Peter Holmes wrote: Mon Nov 12, 2018 11:06 am The claim that the principle of parsimony confers factuality on simple theories is so full of misconceptions that it's hard to know where to begin. As usual, you disgorge these deepities as though they're indisputable facts.
Show me an "indisputable" fact and I will show you how to dispute it. All "facts" are probabilistic in nature and only subject to "factuality" within a framework of interpretation. None of "scientific facts" are factual if you reject the SI units. Can you convince me WHY I should accept the SI units?
After all - the Kilogram is made up. So is the second.
Try this assertion: all facts are disputable.

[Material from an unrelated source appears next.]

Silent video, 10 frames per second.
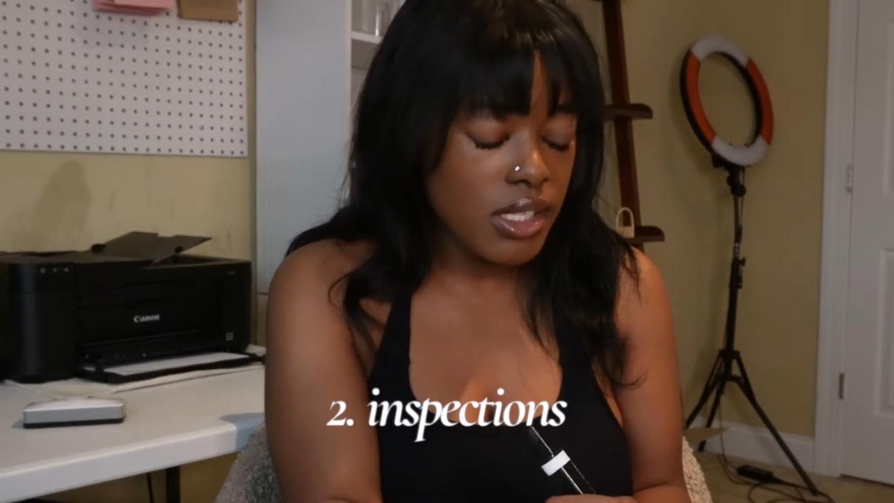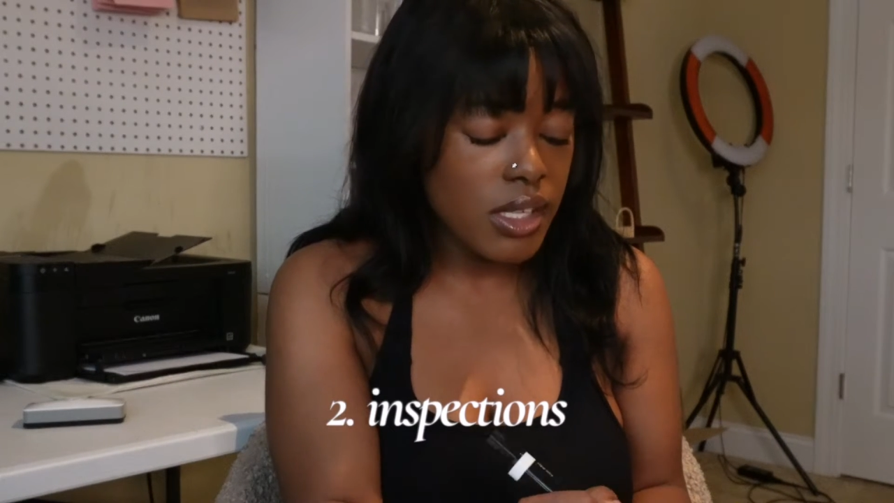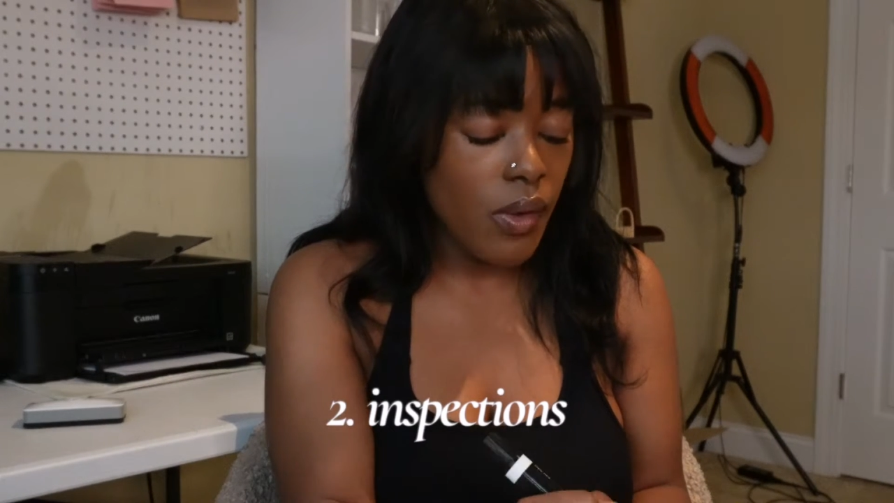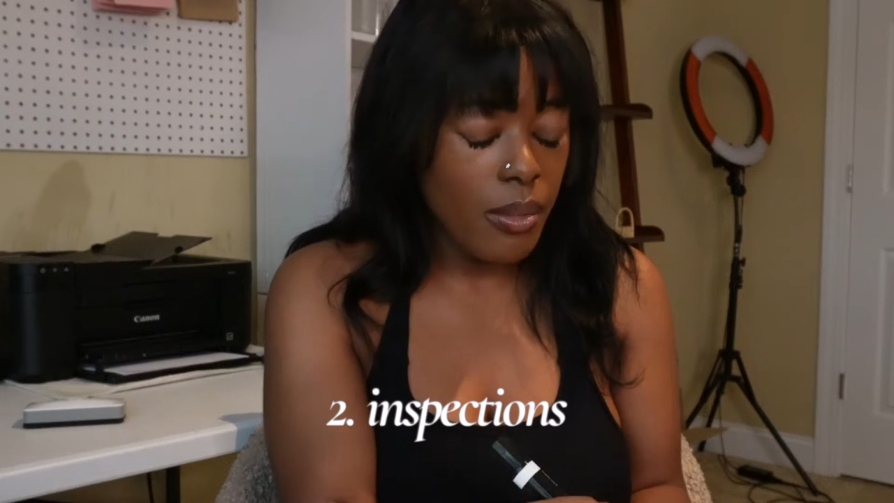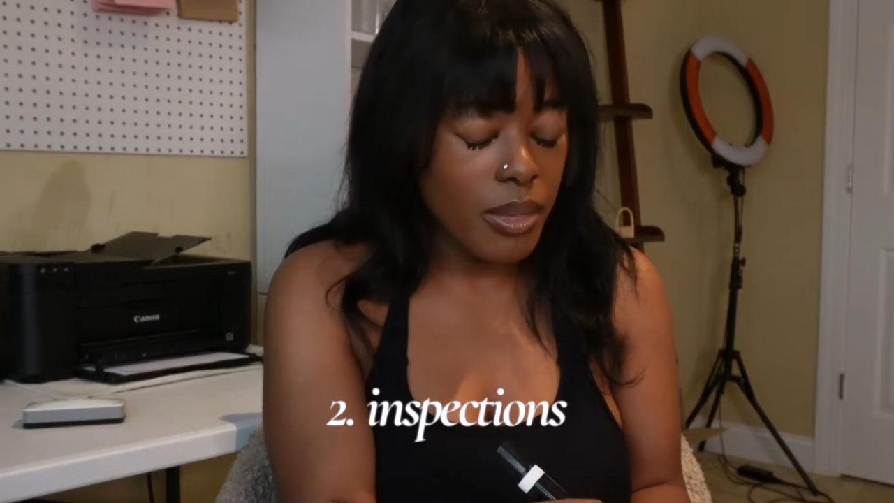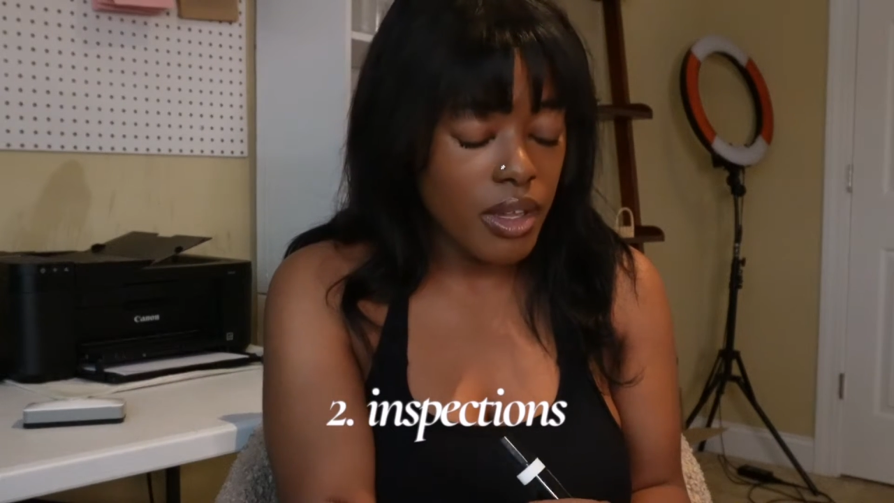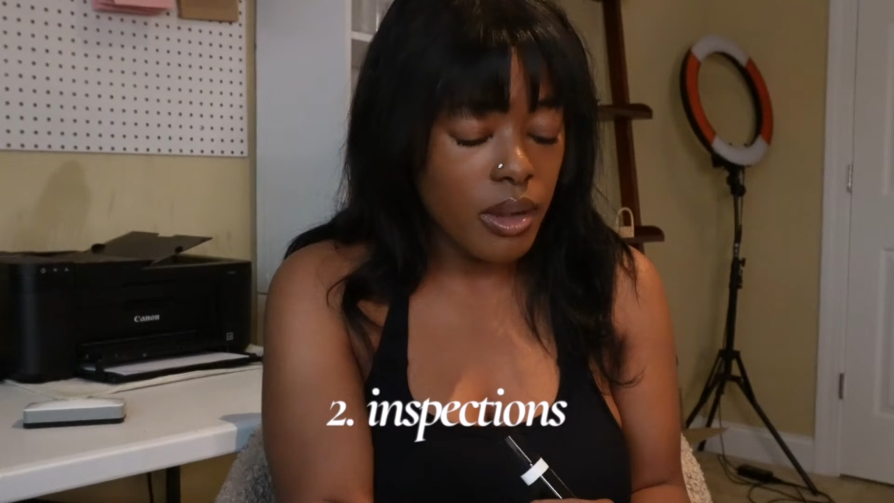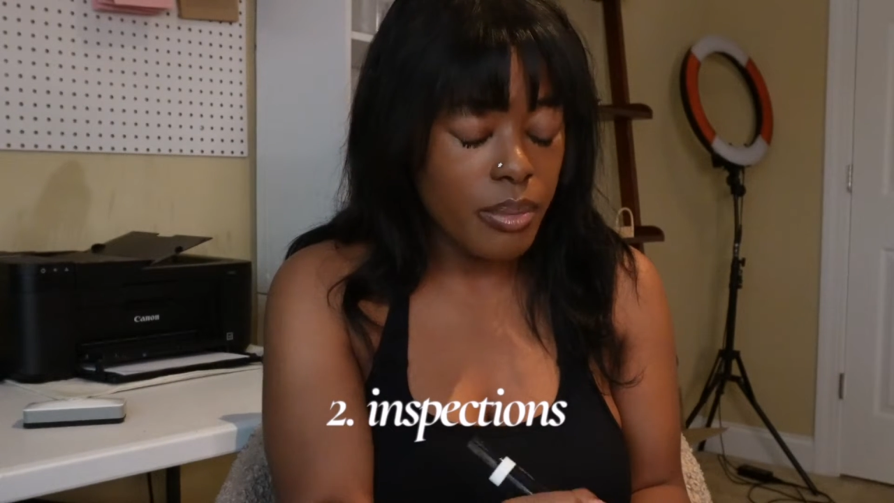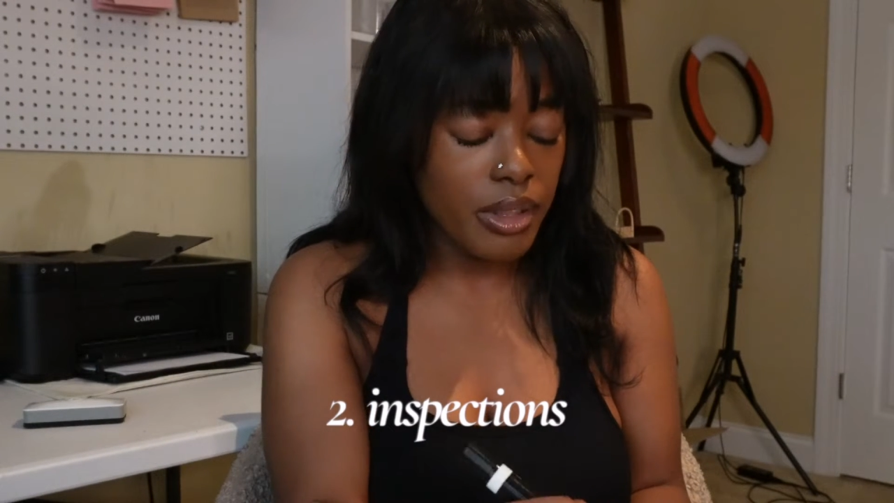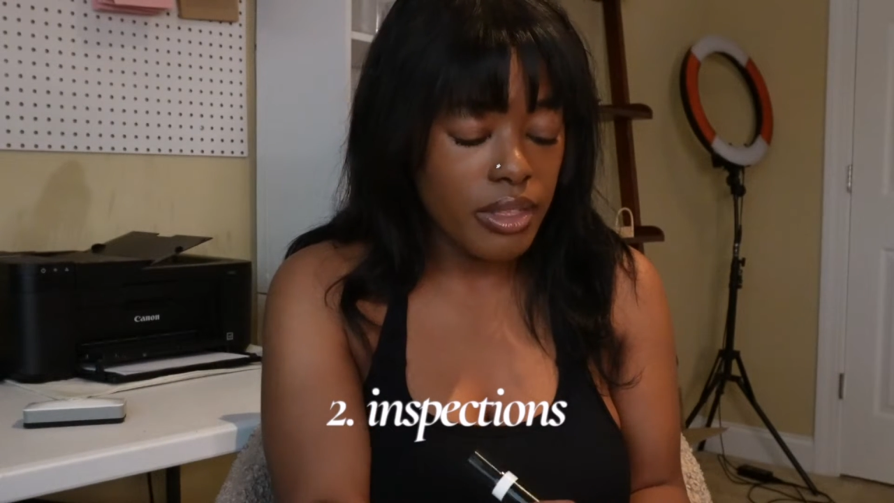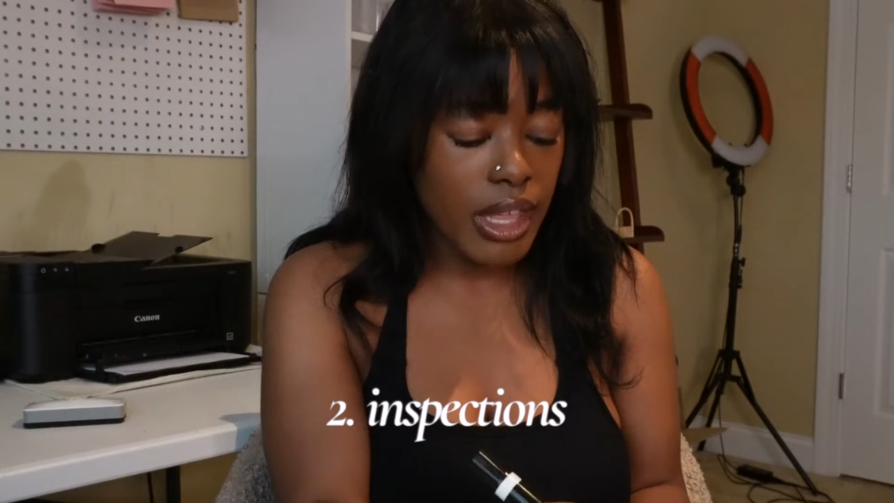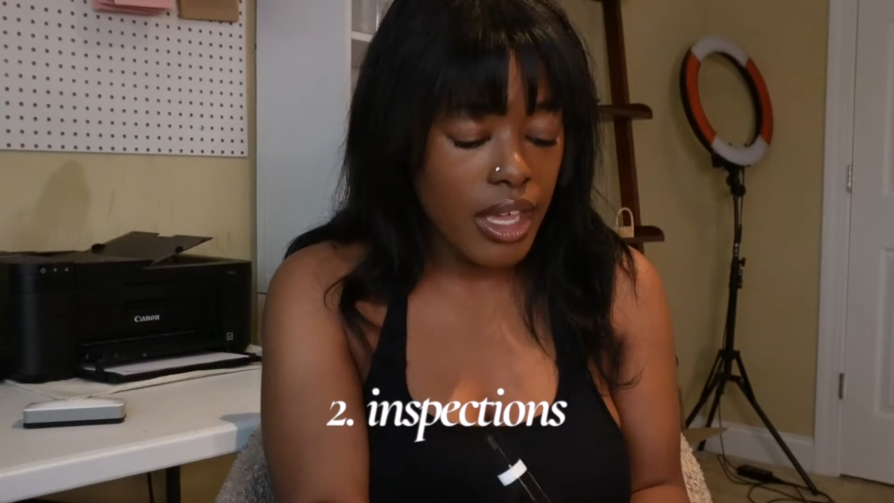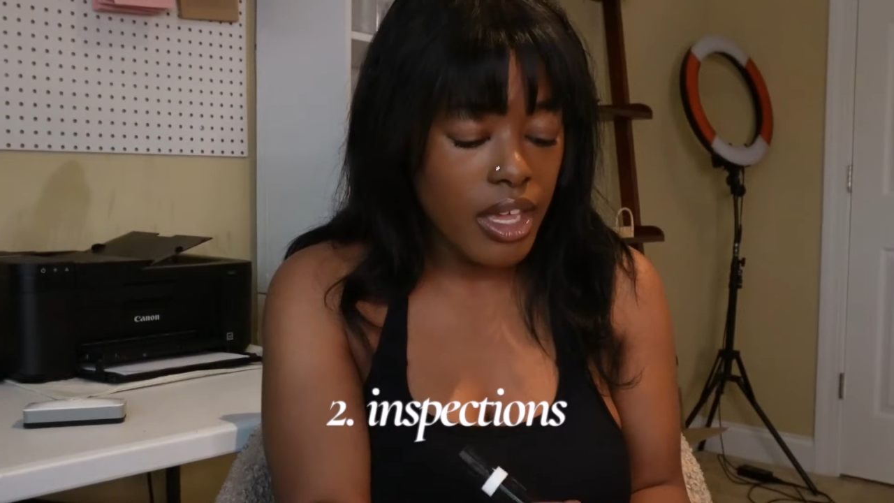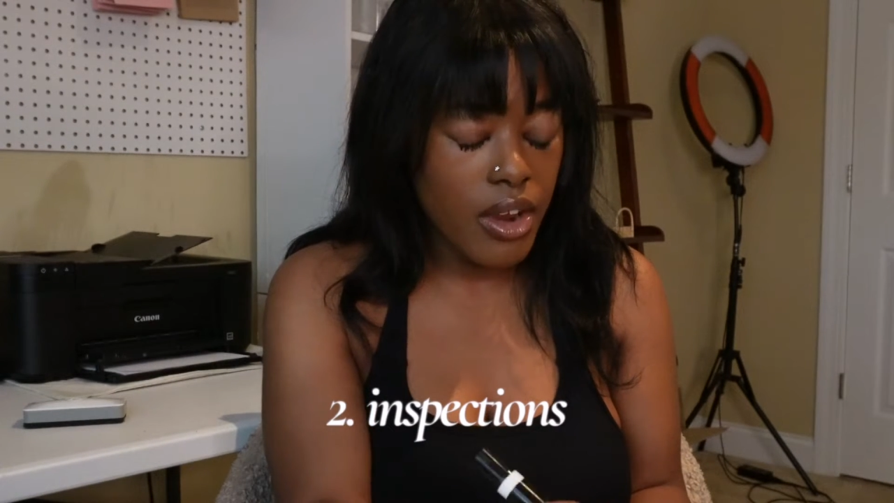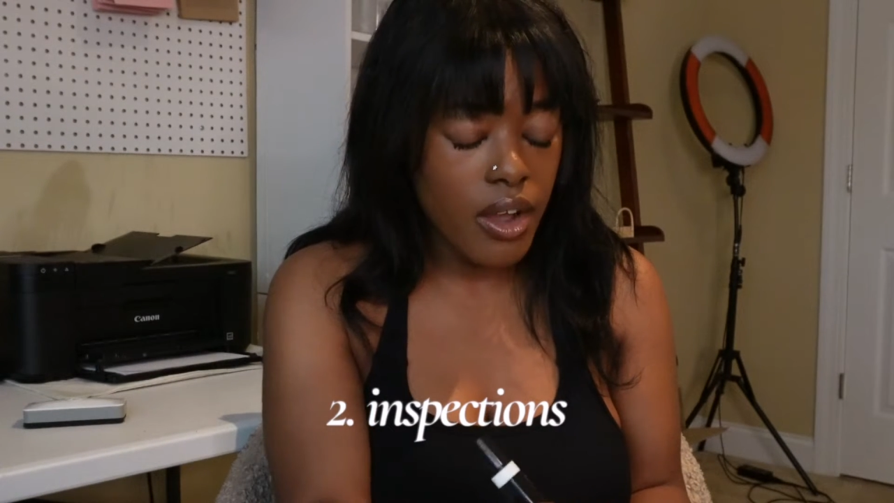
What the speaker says: So I'm gonna put that here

Peter Holmes wrote: Mon Nov 12, 2018 11:06 am No, you really don't understand the issue with logic. Having settled on a set of rules by which we play the game of using language to talk about things - and your favoured constructivist logic is just one such set of rules - we can then follow those rules to make true factual assertions (true given the way we use the signs) or express value-judgements, such as moral judgements. But there's no 'ought' involved in the adoption of a logic. And what you say next demonstrates your misunderstanding.
Ad hominem. I am a rationalist first, logician second. Rules are tools also. We USE rules towards achieving our goals. When the rules fail to get me close to my goal - I update my rules so they work in my favour (except the laws of physics - those are hard to bend). You treat man-made rules like authorities - inflexible and unchangeable.
Not so. But if the rules allow for us to make true factual assertions, to deny that we can is just to reject those rules. And on what grounds do you reject them?

Re: What could make morality objective?

Posted: Tue Nov 13, 2018 11:40 am
by TimeSeeker
Peter Holmes wrote: Tue Nov 13, 2018 11:27 am greatness is a factual, objective property.
It is a testable property. Either your species will exist in a million years or they won't. If you went extinct - you aren't all that great.
Peter Holmes wrote: Mon Nov 12, 2018 11:06 am Same mistake as above. It's the category error you've been making all along.